Et pour que les choses soient bien claires, Macky Sall de remettre les pendules à l’heure : «Si Thérèse Faye doit quitter la COJER, c’est moi qui en déciderai. Ce n’est pas à vous de changer qui que ce soit », martèle-t-il. Pour sonner définitivement la fin de la récréation, il précise qu’aucune structure de l’APR ne sera renouvelé avant 2019.
Enfin, Macky Sall invite ses partisans à retourner à la base et travailler en perspective des prochaines joutes électorales. «Je n’aimerais pas que ma victoire soit entachée par quelque prétexte que ce soit», dit-il à propos de la présidentielle de 2019.

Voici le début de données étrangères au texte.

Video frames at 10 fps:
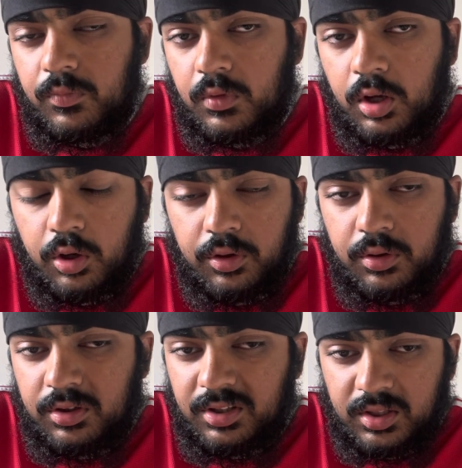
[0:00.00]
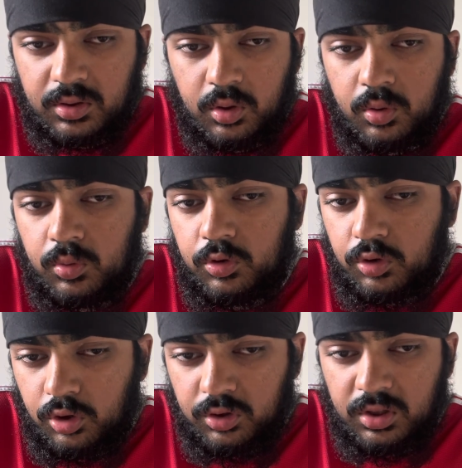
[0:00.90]
On Sesko,
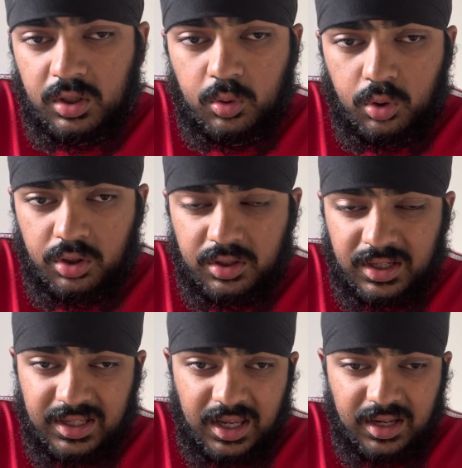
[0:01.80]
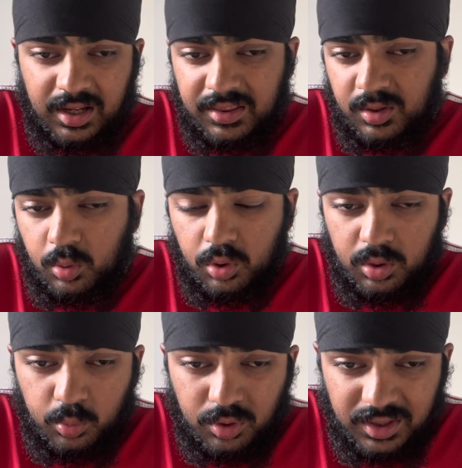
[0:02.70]
Zirkzee and Hojlund. Again, I think
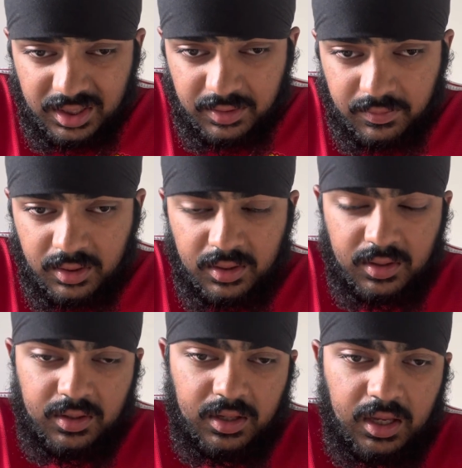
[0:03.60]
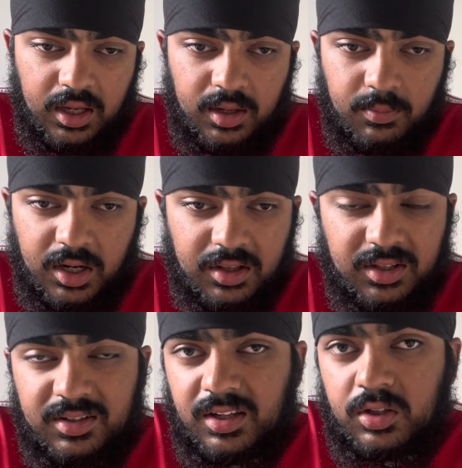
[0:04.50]
Hojlund will leave. And I
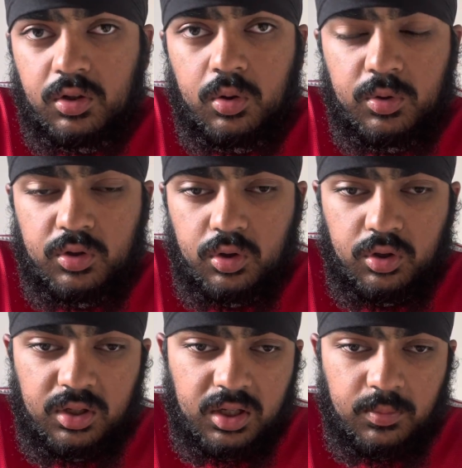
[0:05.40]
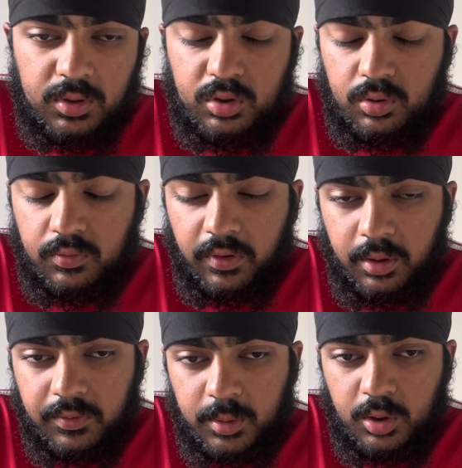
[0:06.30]
think Sesko and Zirkzee can be two very,
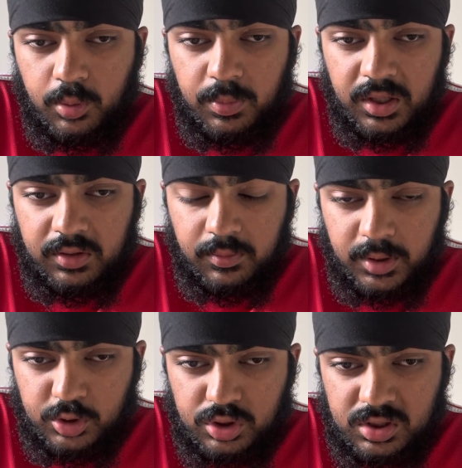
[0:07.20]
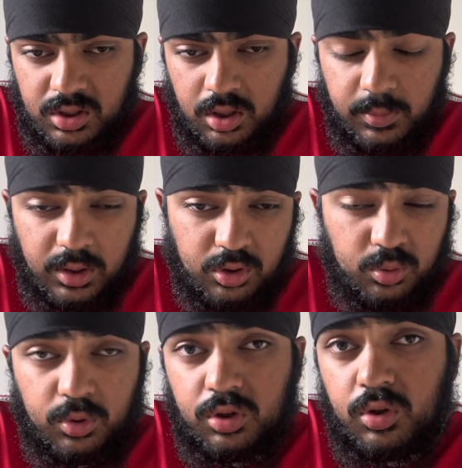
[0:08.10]
very good players for Manchester United. But I just
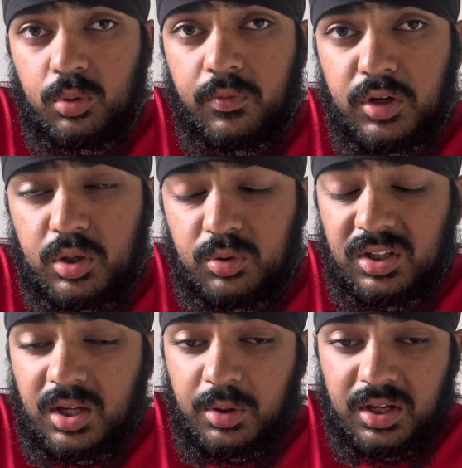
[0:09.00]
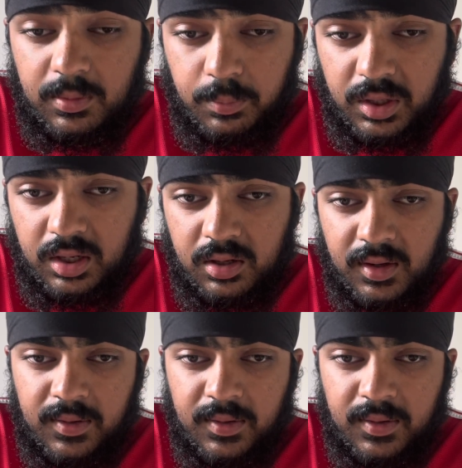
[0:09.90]
wanted to do a video, see how they compared,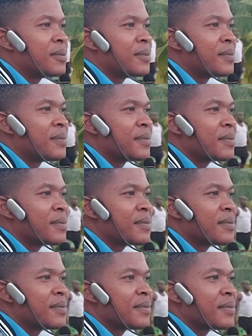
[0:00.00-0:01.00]

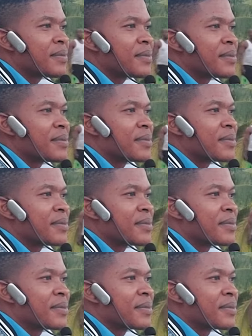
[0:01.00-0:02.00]

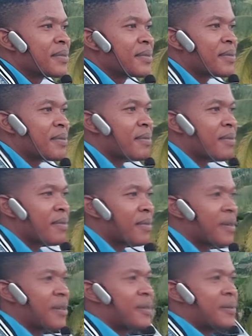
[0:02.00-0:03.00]

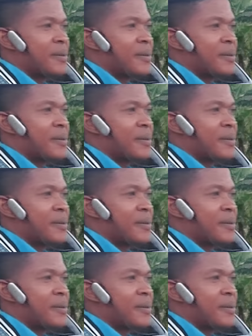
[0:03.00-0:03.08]
Nobody speaks.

Créé en 2008, l’APR a conquis le pouvoir après seulement quatre ans d’existence. Le parti souffre d’un problème congénital de structuration. Et comme le pouvoir attire forcément de nouveaux venus, les batailles de positionnement sont lésion. Le cas du vice-président de l’Assemblée nationale, Moustapha Cissé Lô, est illustratif des problèmes que vit le parti au pouvoir. Ce dernier est connu pour sa violence verbale et sa facilité à dégainer une arme, ce qui lui vaut le surnom d’El Pistolero. Contesté par d’autres responsables du parti, Cissé Lô a été contraint de quitter sa base de Touba pour aller militer à Dakar. Il faut dire que des violences l'impliquant directement ou indirectement ont été notées à plusieurs reprises dans la ville sainte.